Author | : Dharmaraja Selvamuthu |
Publisher | : Springer |
Total Pages | : 445 |
Release | : 2018-09-03 |
Genre | : Mathematics |
ISBN | : 9811317364 |
This book provides an accessible presentation of concepts from probability theory, statistical methods, the design of experiments and statistical quality control. It is shaped by the experience of the two teachers teaching statistical methods and concepts to engineering students, over a decade. Practical examples and end-of-chapter exercises are the highlights of the text as they are purposely selected from different fields. Statistical principles discussed in the book have great relevance in several disciplines like economics, commerce, engineering, medicine, health-care, agriculture, biochemistry, and textiles to mention a few. A large number of students with varied disciplinary backgrounds need a course in basics of statistics, the design of experiments and statistical quality control at an introductory level to pursue their discipline of interest.
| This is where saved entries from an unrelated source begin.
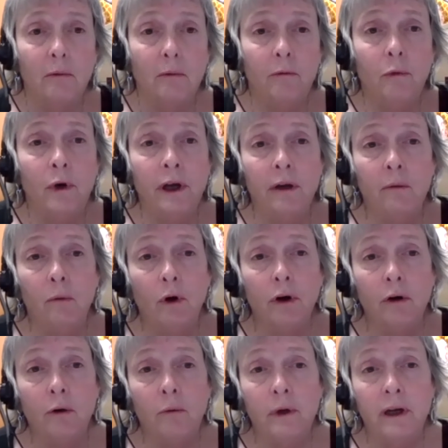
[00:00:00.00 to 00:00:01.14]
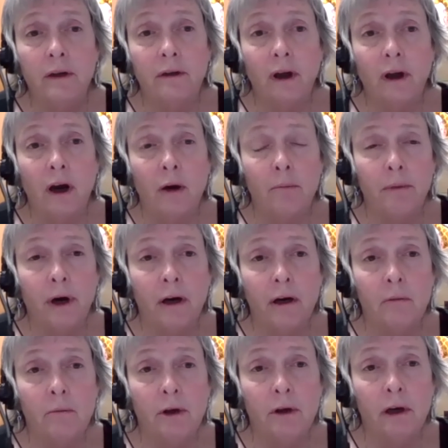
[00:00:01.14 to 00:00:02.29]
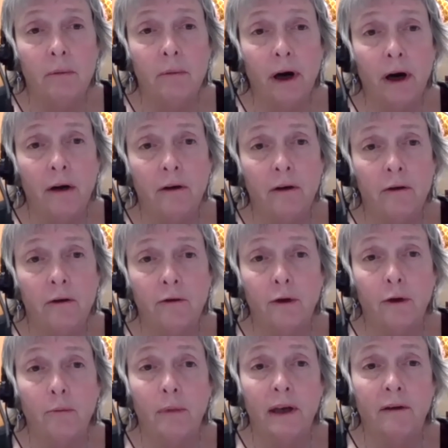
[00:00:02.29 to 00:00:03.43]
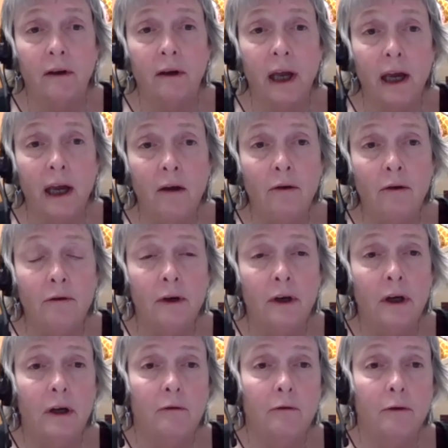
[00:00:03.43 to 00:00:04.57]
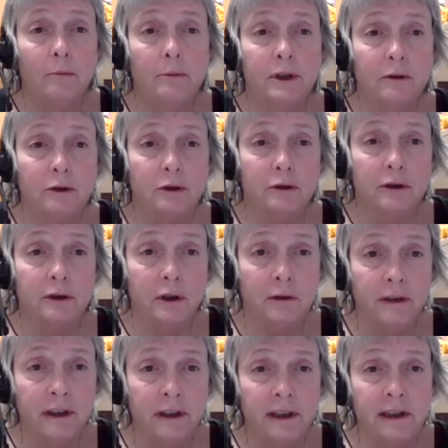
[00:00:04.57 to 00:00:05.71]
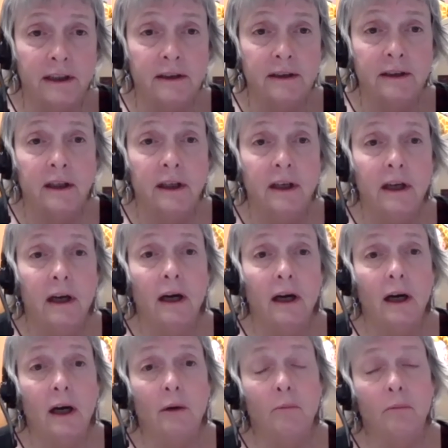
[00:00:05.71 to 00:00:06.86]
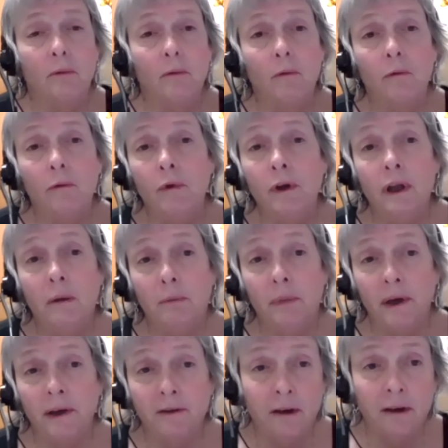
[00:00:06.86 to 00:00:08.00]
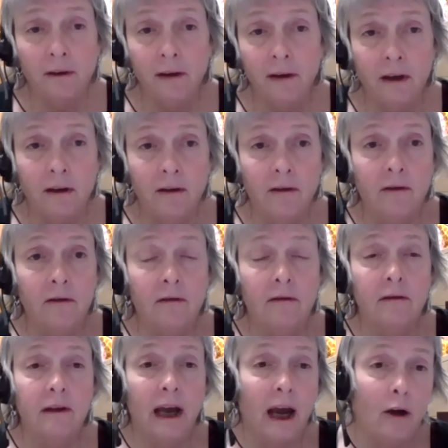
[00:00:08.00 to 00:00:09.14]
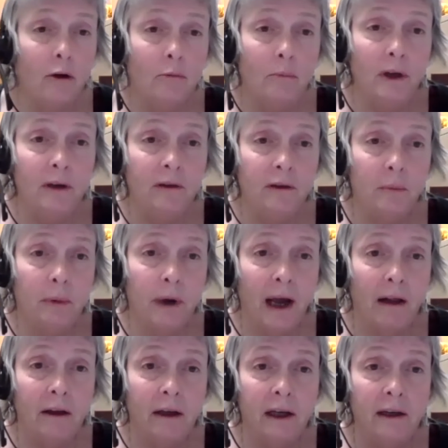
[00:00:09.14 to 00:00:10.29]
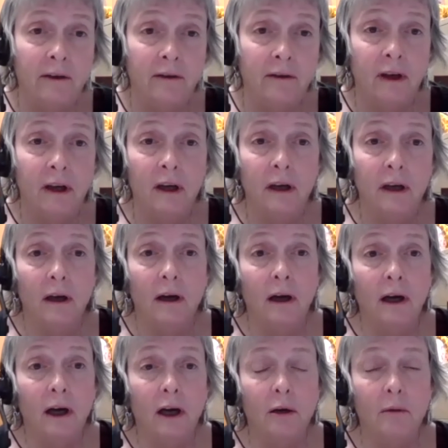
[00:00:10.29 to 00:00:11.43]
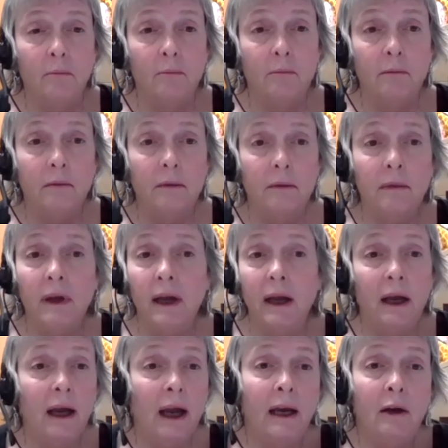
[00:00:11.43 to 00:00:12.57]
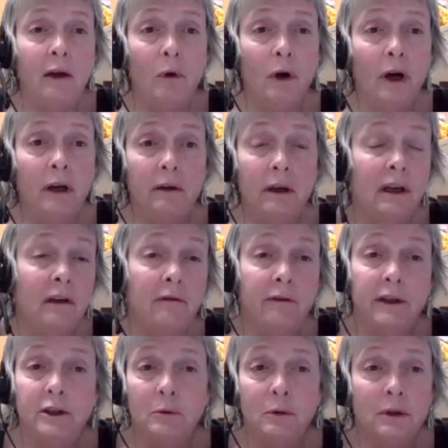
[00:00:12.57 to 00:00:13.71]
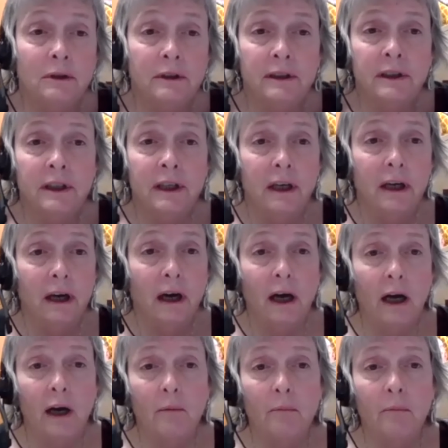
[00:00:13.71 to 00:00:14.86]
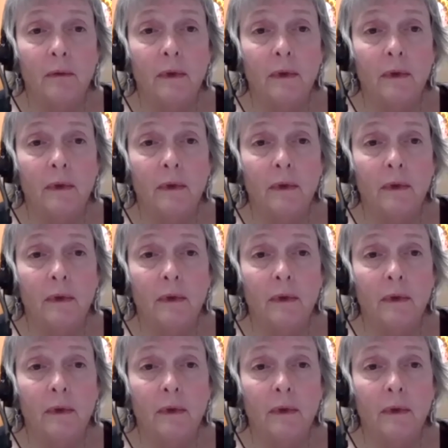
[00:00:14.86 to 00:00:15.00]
We work with our community partners from mental health, from social services, really businesses, town municipalities, um, anyone, individuals, and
No previous knowledge of probability or statistics is assumed, but an understanding of calculus is a prerequisite. The whole book serves as a master level introductory course in all the three topics, as required in textile engineering or industrial engineering. Organised into 10 chapters, the book discusses three different courses namely statistics, the design of experiments and quality control. Chapter 1 is the introductory chapter which describes the importance of statistical methods, the design of experiments and statistical quality control. Chapters 2–6 deal with statistical methods including basic concepts of probability theory, descriptive statistics, statistical inference, statistical test of hypothesis and analysis of correlation and regression. Chapters 7–9 deal with the design of experiments including factorial designs and response surface methodology, and Chap. 10 deals with statistical quality control.